§ THE TASK
Whenever a line below includes the word "second", copy that line.

Collected data:
● ● ●

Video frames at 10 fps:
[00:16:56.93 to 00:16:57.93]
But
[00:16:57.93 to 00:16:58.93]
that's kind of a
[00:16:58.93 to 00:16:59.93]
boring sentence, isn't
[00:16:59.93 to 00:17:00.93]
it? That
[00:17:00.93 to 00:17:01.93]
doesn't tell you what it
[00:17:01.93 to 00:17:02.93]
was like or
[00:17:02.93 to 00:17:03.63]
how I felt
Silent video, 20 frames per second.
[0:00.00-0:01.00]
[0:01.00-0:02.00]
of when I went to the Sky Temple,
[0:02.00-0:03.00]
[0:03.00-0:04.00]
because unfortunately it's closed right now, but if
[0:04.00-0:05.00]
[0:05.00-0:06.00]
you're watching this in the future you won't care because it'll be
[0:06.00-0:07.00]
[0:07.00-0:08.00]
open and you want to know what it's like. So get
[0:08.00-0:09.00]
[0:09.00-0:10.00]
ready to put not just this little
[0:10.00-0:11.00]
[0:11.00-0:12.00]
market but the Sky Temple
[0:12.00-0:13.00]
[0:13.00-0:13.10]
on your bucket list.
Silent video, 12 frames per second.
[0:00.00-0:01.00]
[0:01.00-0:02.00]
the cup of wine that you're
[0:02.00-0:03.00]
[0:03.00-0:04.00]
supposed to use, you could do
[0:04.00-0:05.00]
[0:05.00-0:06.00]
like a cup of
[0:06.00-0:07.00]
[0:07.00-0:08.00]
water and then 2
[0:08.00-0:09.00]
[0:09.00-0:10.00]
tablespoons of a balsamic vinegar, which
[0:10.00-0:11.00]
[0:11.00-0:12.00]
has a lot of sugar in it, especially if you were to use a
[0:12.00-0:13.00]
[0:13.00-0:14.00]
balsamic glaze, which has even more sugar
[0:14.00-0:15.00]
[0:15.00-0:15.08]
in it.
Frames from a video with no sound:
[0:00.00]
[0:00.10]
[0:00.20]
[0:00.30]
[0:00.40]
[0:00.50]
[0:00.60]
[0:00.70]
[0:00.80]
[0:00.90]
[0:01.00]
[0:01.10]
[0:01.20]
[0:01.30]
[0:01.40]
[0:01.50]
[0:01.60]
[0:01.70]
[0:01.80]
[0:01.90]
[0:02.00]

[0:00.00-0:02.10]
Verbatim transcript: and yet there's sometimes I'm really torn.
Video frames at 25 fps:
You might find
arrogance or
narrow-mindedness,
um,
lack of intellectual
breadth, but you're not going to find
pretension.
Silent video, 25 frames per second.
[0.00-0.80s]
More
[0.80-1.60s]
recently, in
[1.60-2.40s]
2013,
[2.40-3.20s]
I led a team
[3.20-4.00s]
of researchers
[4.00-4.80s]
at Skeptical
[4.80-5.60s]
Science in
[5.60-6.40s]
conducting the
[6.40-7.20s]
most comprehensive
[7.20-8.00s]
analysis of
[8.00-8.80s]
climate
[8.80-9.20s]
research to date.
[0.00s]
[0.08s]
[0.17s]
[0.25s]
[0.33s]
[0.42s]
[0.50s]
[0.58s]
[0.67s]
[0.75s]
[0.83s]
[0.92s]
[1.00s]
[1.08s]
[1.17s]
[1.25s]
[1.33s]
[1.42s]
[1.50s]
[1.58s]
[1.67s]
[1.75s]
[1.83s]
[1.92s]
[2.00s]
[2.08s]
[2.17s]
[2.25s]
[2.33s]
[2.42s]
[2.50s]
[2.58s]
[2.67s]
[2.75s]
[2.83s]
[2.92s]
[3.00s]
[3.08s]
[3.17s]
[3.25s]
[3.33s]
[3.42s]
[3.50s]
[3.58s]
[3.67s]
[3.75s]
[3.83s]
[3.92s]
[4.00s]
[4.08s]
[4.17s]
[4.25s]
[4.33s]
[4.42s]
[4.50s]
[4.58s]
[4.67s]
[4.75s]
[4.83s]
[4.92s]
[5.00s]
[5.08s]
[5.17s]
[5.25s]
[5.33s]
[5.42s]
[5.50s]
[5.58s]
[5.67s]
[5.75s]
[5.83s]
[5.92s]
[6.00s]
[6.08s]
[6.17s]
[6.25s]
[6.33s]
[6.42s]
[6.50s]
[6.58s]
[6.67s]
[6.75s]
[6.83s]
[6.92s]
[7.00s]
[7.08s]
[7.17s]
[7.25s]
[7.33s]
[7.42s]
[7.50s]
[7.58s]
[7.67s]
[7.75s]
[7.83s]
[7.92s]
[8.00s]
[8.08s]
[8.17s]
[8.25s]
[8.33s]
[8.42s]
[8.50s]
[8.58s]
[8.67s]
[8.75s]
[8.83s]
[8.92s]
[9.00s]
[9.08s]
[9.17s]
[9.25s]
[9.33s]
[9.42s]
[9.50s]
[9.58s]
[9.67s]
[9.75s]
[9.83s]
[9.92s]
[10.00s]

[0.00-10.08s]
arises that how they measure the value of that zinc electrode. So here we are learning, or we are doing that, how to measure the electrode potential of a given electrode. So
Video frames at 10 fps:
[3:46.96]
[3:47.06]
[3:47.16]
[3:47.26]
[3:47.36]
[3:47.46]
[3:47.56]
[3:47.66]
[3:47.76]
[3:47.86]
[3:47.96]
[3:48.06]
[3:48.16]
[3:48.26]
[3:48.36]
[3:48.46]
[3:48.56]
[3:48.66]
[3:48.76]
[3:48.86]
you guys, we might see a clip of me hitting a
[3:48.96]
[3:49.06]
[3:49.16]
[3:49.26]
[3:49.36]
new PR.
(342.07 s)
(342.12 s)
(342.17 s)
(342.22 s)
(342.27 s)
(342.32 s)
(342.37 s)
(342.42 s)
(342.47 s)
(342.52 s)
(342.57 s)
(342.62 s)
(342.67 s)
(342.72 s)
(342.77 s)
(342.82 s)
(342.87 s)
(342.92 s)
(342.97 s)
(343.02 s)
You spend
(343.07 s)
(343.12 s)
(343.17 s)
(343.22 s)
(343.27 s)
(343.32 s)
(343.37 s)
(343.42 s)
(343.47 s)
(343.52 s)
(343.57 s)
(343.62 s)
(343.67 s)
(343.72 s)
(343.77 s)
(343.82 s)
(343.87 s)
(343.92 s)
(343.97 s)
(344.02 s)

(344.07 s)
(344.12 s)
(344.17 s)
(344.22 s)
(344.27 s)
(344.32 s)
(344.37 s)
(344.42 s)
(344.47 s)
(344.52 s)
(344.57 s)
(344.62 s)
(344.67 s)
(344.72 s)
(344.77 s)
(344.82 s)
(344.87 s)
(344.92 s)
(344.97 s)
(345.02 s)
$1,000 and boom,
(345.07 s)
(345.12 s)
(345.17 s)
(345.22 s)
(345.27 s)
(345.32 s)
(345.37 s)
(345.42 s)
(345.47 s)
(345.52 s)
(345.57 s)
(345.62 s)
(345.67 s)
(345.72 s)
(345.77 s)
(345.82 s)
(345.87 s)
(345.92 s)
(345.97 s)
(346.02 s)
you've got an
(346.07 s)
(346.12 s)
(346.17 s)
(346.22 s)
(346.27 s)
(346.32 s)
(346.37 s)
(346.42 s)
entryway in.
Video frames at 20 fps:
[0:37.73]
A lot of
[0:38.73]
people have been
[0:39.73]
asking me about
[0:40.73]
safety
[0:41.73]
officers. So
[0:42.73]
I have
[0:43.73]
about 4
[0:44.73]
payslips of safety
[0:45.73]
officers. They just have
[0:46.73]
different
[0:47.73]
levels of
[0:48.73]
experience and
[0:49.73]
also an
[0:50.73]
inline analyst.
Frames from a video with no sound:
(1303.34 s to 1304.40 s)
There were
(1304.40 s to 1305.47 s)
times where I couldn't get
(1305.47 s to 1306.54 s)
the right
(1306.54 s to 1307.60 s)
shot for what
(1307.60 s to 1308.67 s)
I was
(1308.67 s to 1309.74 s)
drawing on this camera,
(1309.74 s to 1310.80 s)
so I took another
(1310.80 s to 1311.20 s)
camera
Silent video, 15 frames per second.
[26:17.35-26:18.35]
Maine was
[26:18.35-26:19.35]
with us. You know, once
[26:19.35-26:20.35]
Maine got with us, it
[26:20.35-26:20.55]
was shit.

● ● ●

§ RESPONSE BOX
Silent video, 20 frames per second.
Silent video, 12 frames per second.
Silent video, 25 frames per second.
Silent video, 15 frames per second.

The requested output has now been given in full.